Per quanto frutto di lunghe dinamiche politiche, oggi comunque assistiamo a un salto di qualità…
È indubbio che dopo il golpe la situazione si è fatta molto più grave, soprattutto da quando è stata sospesa la Convenzione europea sui diritti umani. Basta seguire le cronache di questi giorni per vedere come ci siano arresti e forme di repressione che, per quanto il Ministro della Giustizia e il Ministro degli Interni turchi affermino il contrario, trovo difficile che si possano definire compatibili con lo Stato di diritto. Ma si tratta di un salto di qualità che riguarda processi di lungo corso anche sul piano interno. Sono anni che Erdogan tenta di portare a compimento una riforma costituzionale che trasformi a tutti gli effetti, e non più solo di fatto, la Turchia in una Repubblica Presidenziale. Ed è immaginabile che questo tentativo di golpe, secondo il suo punto di vista, faciliterà il raggiungimento di questo obiettivo. Non per niente in questi giorni ha colpito in maniera particolarmente dura la magistratura, che ha sempre cercato di far rispettare i dettami della Costituzione ancora in vigore, cioè quella di Kemal Atatürk, che prevede un sistema di tipo parlamentare.
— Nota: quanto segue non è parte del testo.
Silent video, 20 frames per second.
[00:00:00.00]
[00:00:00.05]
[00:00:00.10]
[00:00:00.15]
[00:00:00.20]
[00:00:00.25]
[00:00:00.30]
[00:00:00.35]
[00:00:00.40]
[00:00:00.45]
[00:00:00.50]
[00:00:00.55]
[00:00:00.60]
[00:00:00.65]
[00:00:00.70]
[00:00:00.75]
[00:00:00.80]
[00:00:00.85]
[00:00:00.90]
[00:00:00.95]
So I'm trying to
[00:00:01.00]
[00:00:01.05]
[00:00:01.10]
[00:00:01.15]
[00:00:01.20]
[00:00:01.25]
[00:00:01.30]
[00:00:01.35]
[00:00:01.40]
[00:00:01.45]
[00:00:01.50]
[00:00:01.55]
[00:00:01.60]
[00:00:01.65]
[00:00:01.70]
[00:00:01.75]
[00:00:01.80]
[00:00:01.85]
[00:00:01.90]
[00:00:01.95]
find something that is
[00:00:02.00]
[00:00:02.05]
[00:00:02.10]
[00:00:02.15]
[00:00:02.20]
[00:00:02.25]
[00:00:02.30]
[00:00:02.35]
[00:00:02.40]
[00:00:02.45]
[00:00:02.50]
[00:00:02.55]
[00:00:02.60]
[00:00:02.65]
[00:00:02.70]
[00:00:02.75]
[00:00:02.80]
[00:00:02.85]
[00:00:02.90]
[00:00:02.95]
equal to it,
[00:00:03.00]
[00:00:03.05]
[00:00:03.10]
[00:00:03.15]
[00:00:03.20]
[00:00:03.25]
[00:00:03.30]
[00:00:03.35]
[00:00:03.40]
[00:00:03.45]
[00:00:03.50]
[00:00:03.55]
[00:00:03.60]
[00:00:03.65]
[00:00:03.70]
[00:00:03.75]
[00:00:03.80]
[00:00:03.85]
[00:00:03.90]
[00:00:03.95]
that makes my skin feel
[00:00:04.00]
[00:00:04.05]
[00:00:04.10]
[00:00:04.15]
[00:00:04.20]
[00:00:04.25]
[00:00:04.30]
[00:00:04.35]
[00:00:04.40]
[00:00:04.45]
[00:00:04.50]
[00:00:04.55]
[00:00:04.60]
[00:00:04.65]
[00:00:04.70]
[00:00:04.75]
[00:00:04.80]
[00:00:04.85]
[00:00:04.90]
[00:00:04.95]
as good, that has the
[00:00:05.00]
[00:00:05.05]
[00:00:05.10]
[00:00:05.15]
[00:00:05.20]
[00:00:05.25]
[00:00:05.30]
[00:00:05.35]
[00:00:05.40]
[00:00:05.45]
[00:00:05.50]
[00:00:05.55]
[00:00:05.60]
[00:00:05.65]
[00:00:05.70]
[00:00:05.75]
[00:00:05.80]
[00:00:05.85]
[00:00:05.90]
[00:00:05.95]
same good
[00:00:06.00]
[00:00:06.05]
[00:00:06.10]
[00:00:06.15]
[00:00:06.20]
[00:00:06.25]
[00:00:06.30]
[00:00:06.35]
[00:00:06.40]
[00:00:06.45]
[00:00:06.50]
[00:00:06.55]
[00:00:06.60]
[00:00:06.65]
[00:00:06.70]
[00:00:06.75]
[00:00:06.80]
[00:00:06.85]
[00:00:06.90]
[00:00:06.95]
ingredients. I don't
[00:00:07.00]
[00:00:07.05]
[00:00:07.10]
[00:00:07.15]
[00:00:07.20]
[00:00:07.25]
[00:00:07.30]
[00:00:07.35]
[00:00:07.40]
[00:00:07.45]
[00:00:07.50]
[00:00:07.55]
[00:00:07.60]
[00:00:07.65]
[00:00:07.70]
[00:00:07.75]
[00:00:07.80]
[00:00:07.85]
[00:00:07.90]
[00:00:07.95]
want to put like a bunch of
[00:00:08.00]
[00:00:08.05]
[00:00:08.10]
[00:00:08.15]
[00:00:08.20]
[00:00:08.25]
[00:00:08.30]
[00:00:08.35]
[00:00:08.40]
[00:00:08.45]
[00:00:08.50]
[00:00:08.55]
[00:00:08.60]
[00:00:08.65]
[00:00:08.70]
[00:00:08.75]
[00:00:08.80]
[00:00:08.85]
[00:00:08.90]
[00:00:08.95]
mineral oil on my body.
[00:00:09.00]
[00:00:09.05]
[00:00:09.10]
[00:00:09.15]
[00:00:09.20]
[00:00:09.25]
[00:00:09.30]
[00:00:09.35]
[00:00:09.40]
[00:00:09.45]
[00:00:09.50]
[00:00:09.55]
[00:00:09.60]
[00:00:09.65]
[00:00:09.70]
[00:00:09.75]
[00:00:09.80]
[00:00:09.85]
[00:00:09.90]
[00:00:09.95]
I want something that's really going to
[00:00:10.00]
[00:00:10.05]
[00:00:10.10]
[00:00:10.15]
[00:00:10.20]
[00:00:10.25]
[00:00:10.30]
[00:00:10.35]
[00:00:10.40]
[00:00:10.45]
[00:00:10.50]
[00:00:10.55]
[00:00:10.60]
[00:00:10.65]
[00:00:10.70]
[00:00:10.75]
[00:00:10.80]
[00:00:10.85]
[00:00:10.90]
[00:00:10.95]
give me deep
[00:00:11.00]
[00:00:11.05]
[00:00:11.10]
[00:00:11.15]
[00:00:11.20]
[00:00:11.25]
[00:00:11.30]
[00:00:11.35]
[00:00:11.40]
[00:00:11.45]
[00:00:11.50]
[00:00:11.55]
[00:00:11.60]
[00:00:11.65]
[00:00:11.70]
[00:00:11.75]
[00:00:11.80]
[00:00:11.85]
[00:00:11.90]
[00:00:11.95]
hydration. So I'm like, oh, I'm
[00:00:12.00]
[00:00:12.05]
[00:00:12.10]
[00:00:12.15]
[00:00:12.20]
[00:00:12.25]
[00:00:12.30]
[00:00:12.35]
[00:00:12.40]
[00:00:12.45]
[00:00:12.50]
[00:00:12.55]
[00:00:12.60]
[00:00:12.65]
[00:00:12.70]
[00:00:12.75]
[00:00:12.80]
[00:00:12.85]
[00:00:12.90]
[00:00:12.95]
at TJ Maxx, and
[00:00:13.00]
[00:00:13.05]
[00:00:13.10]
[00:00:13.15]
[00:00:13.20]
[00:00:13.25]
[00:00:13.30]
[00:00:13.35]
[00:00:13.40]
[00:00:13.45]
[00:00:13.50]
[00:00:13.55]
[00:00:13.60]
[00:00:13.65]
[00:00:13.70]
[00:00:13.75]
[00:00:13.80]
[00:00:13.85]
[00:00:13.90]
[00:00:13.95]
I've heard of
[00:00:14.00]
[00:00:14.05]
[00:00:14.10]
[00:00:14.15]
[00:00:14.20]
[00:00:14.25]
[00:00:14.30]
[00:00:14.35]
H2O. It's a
E non è un caso il tentativo di attribuire la paternità del golpe a Fethullah Gülen: perché, per quanto quest’ultimo sia stato tra gli ideatori insieme ad Erdogan di un partito di ispirazione religiosa – cioè l’Akp, il partito guidato dallo stesso Erdogan -, Gülen ha sempre pensato che questo partito dovesse agire all’interno di del sistema istituzionale previsto dalla Costituzione di Atatürk. Quindi si tratta di una svolta che potrebbe essere epocale. C’è il serio rischio che si passi da un modello di Repubblica parlamentare laica a un Repubblica presidenziale dai forti connotati religiosi. Il tutto in un paese nel quale, come già accennato, è stata sospesa ufficialmente la Convenzione europea sui diritti dell’uomo, senza particolari reazioni da parte di vari organismi internazionali. Da quel che sappiamo, tutto tace. E la cosa è piuttosto preoccupante.